*** AVAILABLE RECORDS ***

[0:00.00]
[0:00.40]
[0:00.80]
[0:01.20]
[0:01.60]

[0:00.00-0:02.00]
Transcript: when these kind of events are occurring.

*** End of AVAILABLE RECORDS ***
*** AVAILABLE RECORDS ***

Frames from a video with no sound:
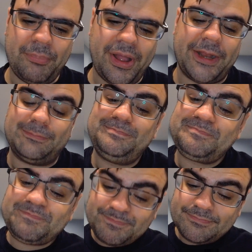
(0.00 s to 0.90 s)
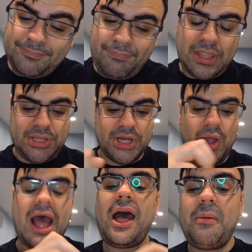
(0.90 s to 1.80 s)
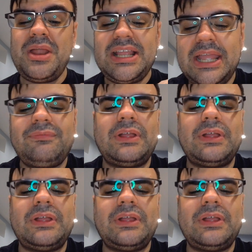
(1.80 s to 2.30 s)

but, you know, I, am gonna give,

*** End of AVAILABLE RECORDS ***
*** AVAILABLE RECORDS ***

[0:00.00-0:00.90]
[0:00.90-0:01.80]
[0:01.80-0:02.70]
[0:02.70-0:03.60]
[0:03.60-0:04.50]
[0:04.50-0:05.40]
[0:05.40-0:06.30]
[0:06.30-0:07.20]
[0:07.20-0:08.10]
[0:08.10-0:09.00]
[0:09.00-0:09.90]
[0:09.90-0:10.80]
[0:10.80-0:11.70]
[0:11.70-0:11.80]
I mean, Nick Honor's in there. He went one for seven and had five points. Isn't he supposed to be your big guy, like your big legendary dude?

*** End of AVAILABLE RECORDS ***

From the line containing "[0:02.70-0:03.60]" down to the line containing "[0:10.80-0:11.70]" in the material above, reproduce every line exactly, including the two end lines.

YOUR RESPONSE:
[0:02.70-0:03.60]
[0:03.60-0:04.50]
[0:04.50-0:05.40]
[0:05.40-0:06.30]
[0:06.30-0:07.20]
[0:07.20-0:08.10]
[0:08.10-0:09.00]
[0:09.00-0:09.90]
[0:09.90-0:10.80]
[0:10.80-0:11.70]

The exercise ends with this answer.